Overall, the consistency of cluster sizes across k-means, Ward, and CLARA suggests a stable and interpretable partition of the data.

clusters_all <- hur_feat_complete %>% 
  mutate(
    kmeans = factor(km_best$cluster),
    ward   = factor(clusters_hc),
    clara  = factor(clara_fit$clustering),
    dbscan_raw = db_fit$cluster
  ) %>% 
  mutate(
    dbscan = ifelse(dbscan_raw == 0, NA, dbscan_raw),
    dbscan = factor(dbscan)
  )

mean_silhouette <- function(labels, dist_mat) {
  labs_clean <- na.omit(labels)
  if (length(unique(labs_clean)) < 2) return(NA_real_)
  sil <- silhouette(
    as.integer(labs_clean),
    as.dist(as.matrix(dist_mat)[!is.na(labels), !is.na(labels)])
  )
  mean(sil[, "sil_width"])
}

d <- dist(feat_scaled_tbl)

kmeans_summary <- clusters_all %>% 
  count(kmeans, name = "n_points") %>% 
  summarise(
    method = "kmeans",
    n_clusters = n(),
    avg_cluster_size = mean(n_points),
    min_cluster_size = min(n_points),
    max_cluster_size = max(n_points)
  ) %>% 
  mutate(mean_sil = mean_silhouette(clusters_all$kmeans, d))

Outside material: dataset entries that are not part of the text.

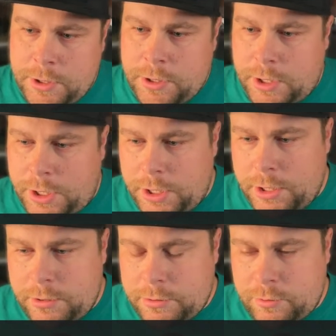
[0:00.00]

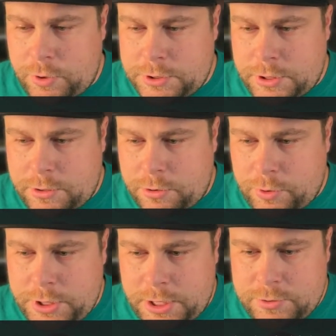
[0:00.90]
What is it?
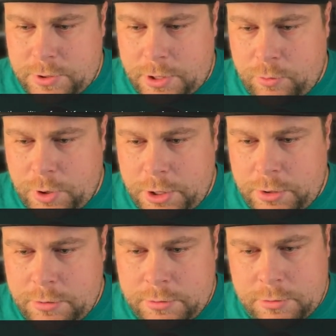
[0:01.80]
3 days without
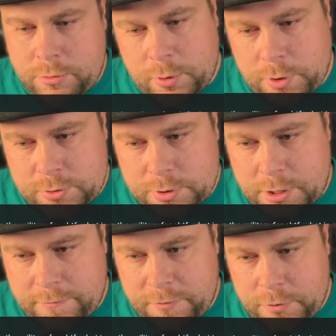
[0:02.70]
water. 3 weeks
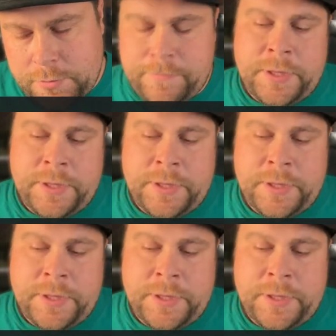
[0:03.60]
without food.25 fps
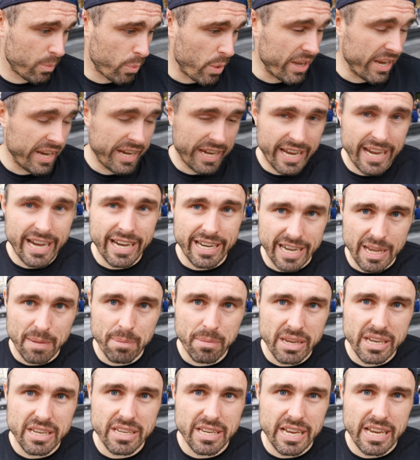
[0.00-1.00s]
when you need
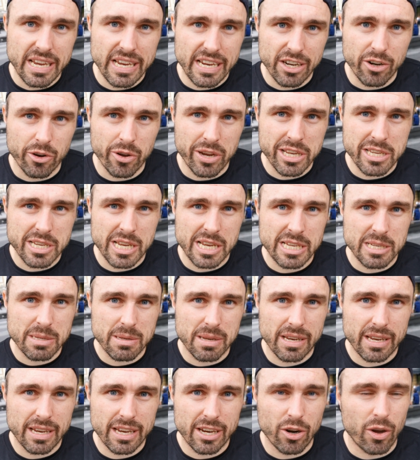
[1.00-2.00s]
him, he's
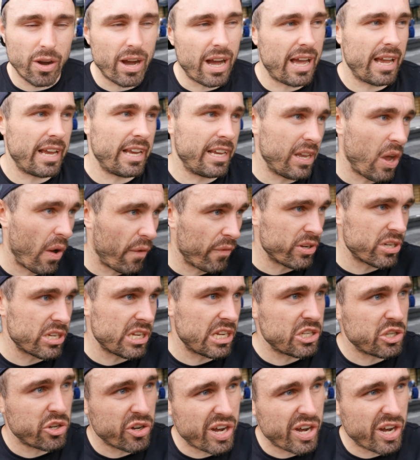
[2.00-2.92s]
obviously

ward_summary <- clusters_all %>% 
  count(ward, name = "n_points") %>% 
  summarise(
    method = "ward",
    n_clusters = n(),
    avg_cluster_size = mean(n_points),
    min_cluster_size = min(n_points),
    max_cluster_size = max(n_points)
  ) %>% 
  mutate(mean_sil = mean_silhouette(clusters_all$ward, d))

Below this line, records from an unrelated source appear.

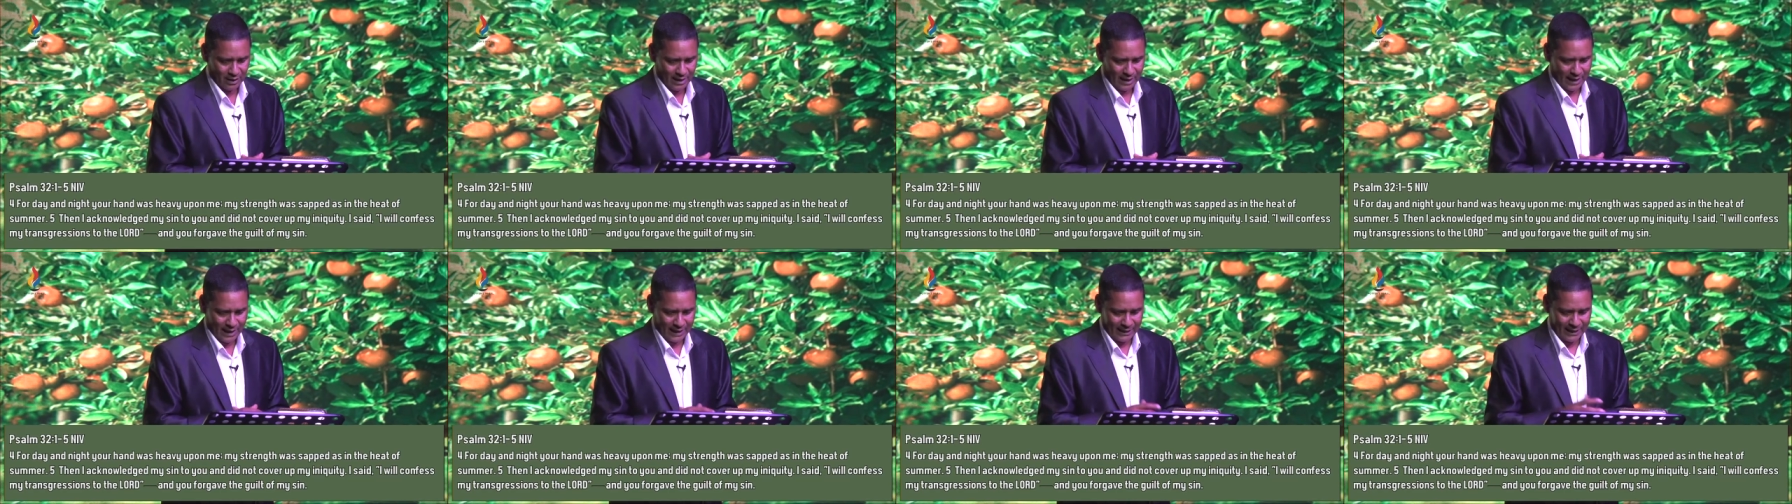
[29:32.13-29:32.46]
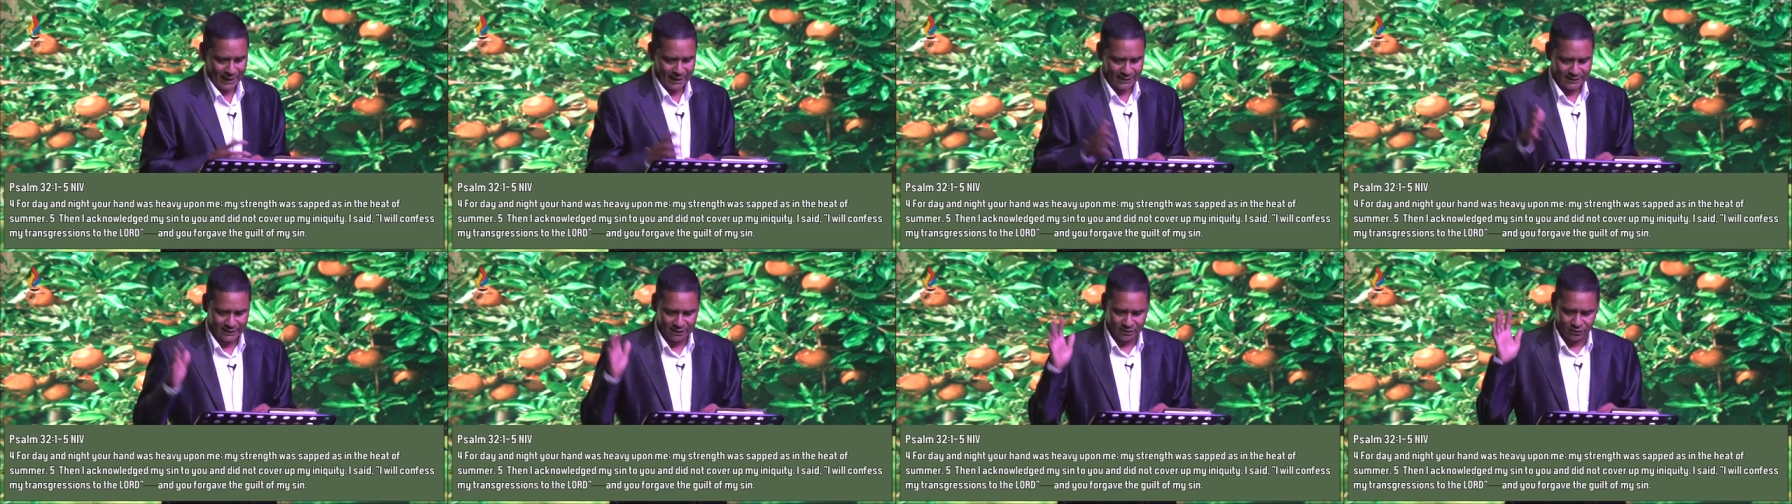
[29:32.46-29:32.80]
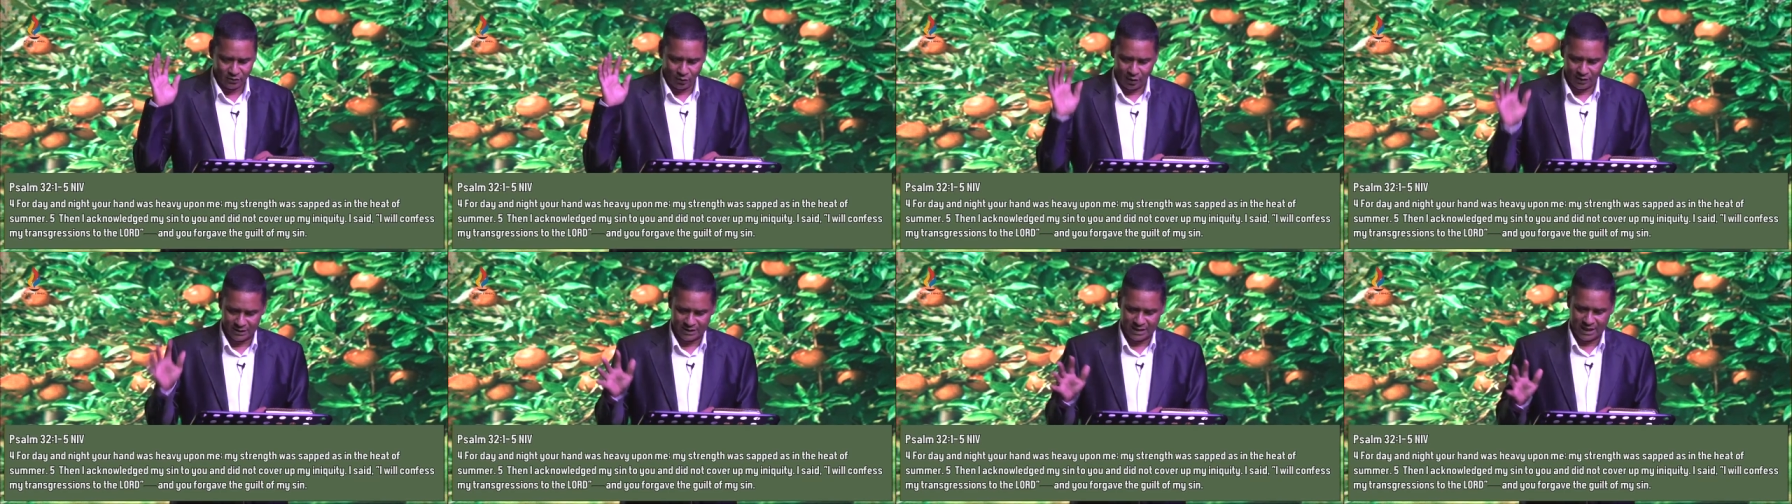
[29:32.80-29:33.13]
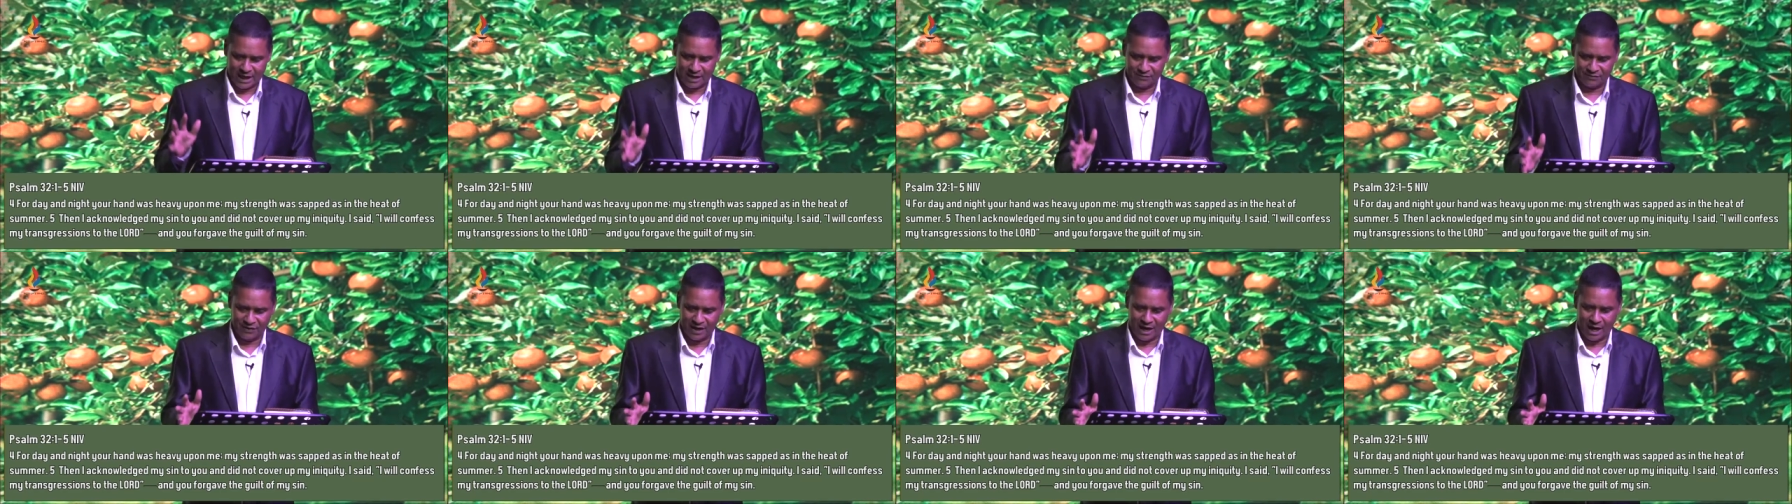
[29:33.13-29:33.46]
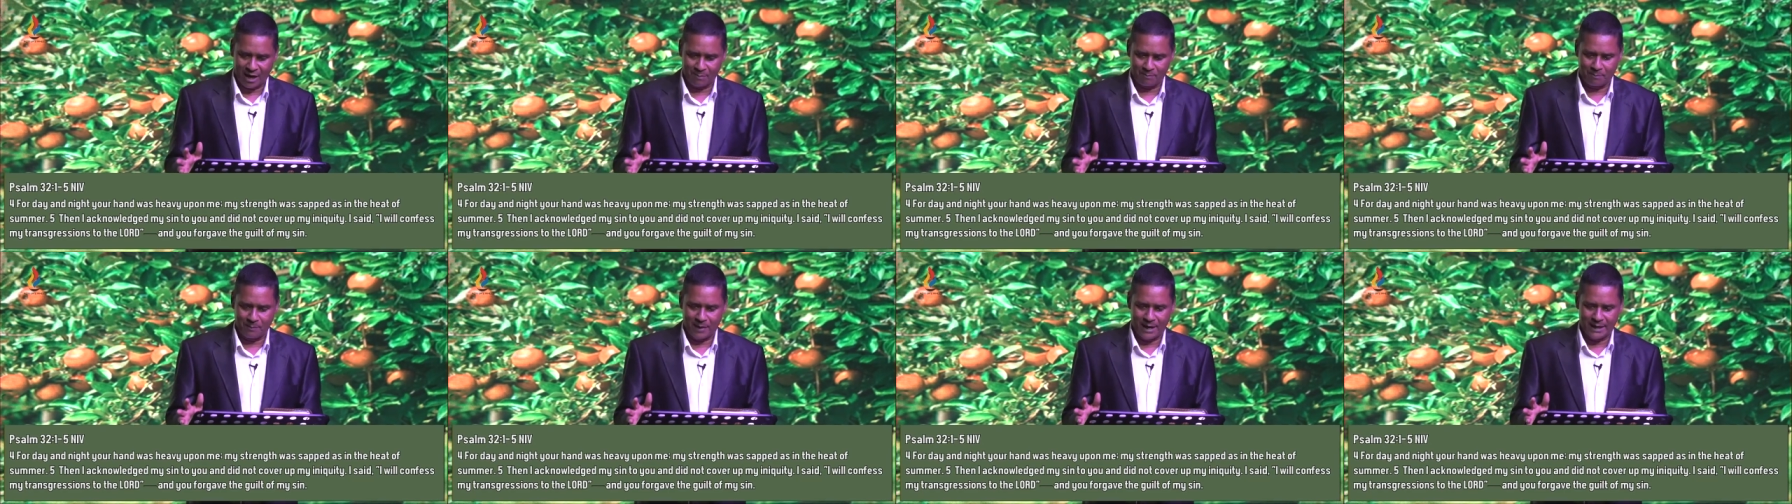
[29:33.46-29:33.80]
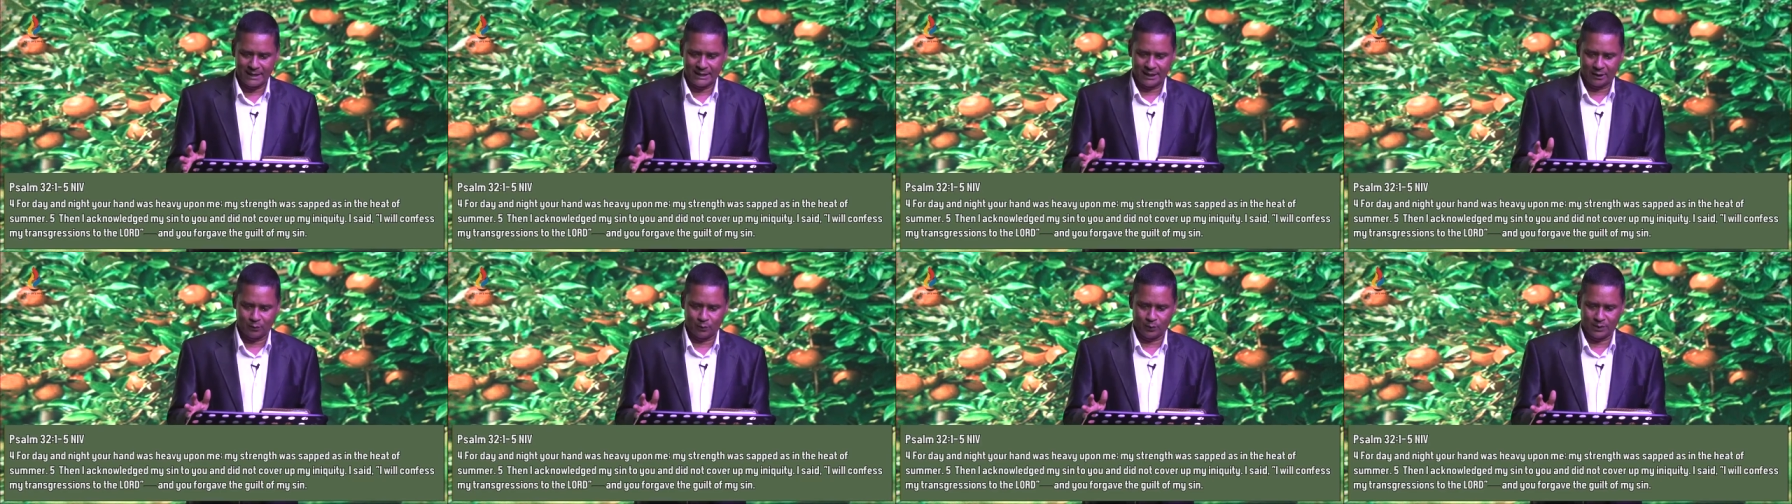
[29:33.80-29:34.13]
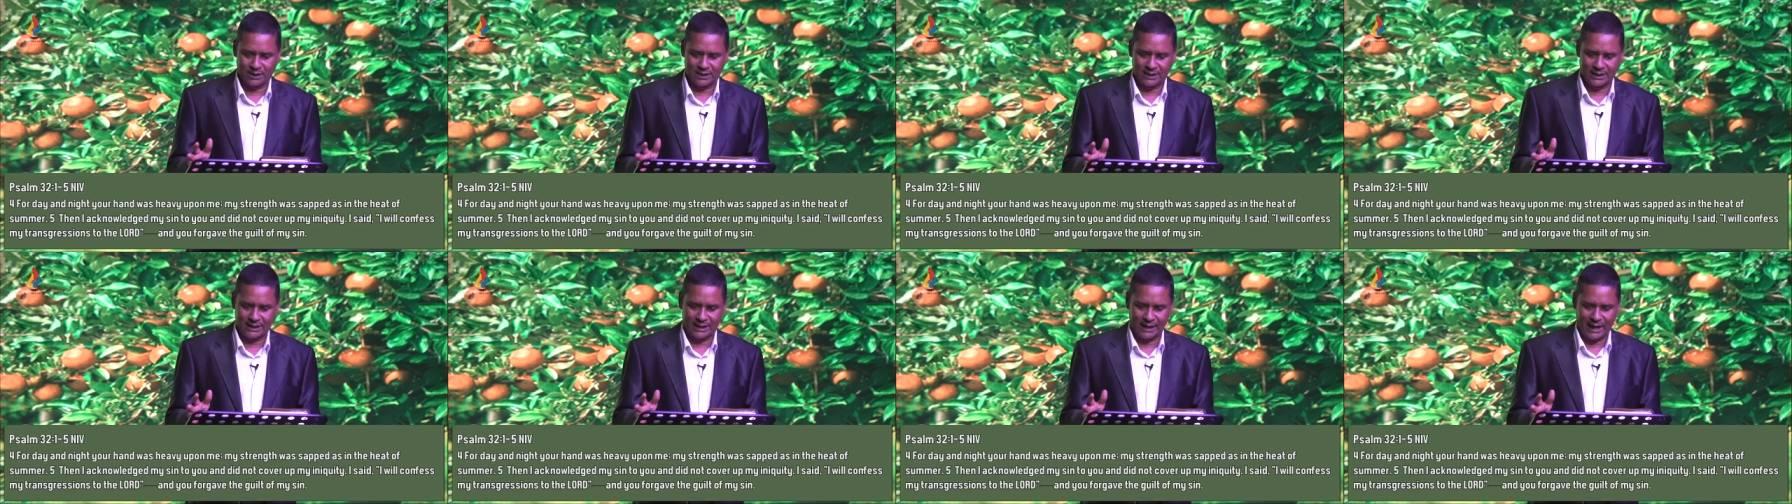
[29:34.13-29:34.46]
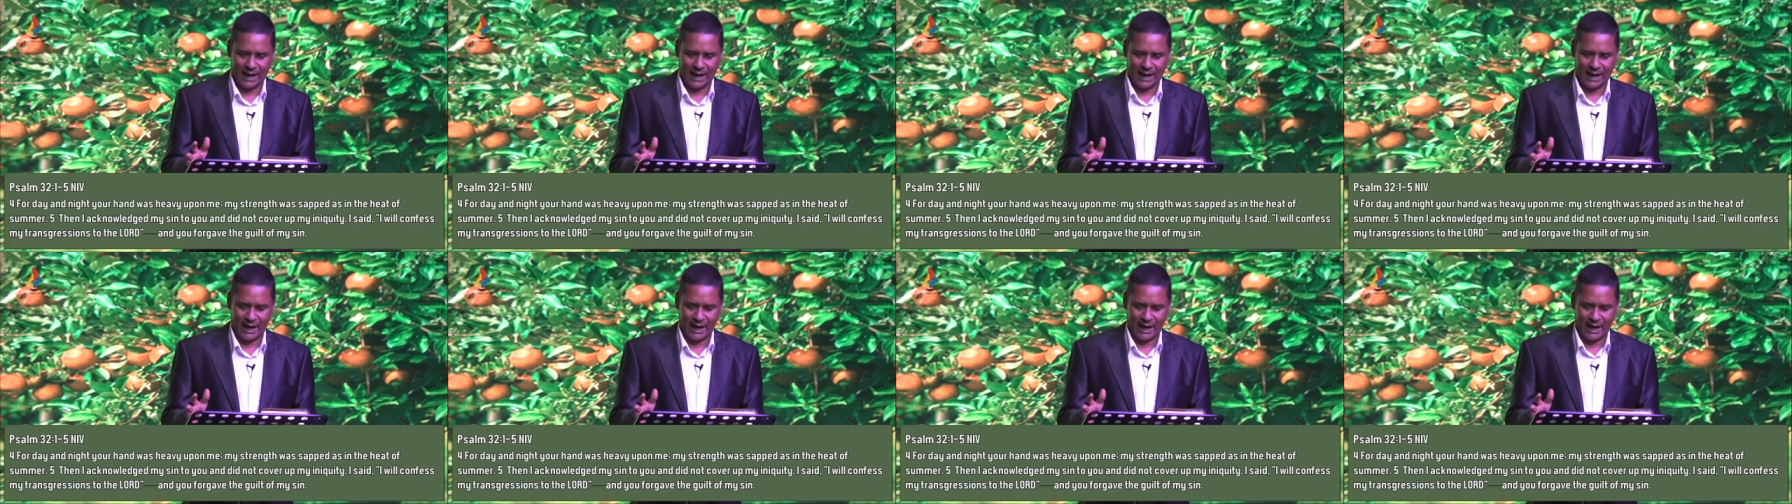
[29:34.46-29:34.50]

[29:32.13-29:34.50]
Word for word: and I did not cover up my iniquity.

clara_summary <- clusters_all %>% 
  count(clara, name = "n_points") %>% 
  summarise(
    method = "clara",
    n_clusters = n(),
    avg_cluster_size = mean(n_points),
    min_cluster_size = min(n_points),
    max_cluster_size = max(n_points)
  ) %>% 
  mutate(mean_sil = mean_silhouette(clusters_all$clara, d))

dbscan_summary <- clusters_all %>% 
  filter(!is.na(dbscan)) %>% 
  count(dbscan, name = "n_points") %>% 
  summarise(
    method = "dbscan",
    n_clusters = n(),
    avg_cluster_size = mean(n_points),
    min_cluster_size = min(n_points),
    max_cluster_size = max(n_points)
  ) %>% 
  mutate(
    mean_sil = mean_silhouette(clusters_all$dbscan, d),
    n_noise  = sum(is.na(clusters_all$dbscan))
  )

methods_summary <- bind_rows(kmeans_summary, ward_summary, clara_summary, dbscan_summary)
methods_summary

table(clusters_all$kmeans, clusters_all$ward)

##    
##       1   2
##   1  28 230
##   2 367  23

table(clusters_all$kmeans, clusters_all$clara)

##    
##       1   2
##   1   0 258
##   2 340  50

clusters_all %>% 
  pivot_longer(cols = c(kmeans, ward, clara),
               names_to = "method",
               values_to = "cluster") %>% 
  ggplot(aes(x = cluster)) +
  geom_bar() +
  facet_wrap(~ method, scales = "free_y") +
  theme_minimal() +
  labs(
    title = "Distribution of cluster sizes for different methods",
    x = "Cluster",
    y = "Number of hurricanes"
  )

clusters_all %>% 
  mutate(dbscan_label = ifelse(is.na(dbscan), "noise", as.character(dbscan))) %>% 
  ggplot(aes(x = dbscan_label)) +
  geom_bar() +
  theme_minimal() +
  labs(
    title = "DBSCAN – cluster and outlier counts",
    x = "Label (cluster/noise)",
    y = "Number of hurricanes"
  )

14 Conclusions

Overall, with the selected aggregated features, a two-group structure appears repeatedly across several clustering approaches.

However, the resulting clustering strongly depends on the choice of variables and the aggregation of each hurricane into a single observation. Incorporating temporal evolution of storm intensity or additional environmental factors could reveal a more complex structure.

Therefore, the results should be viewed as exploratory and descriptive rather than as a definitive classification of Atlantic hurricanes.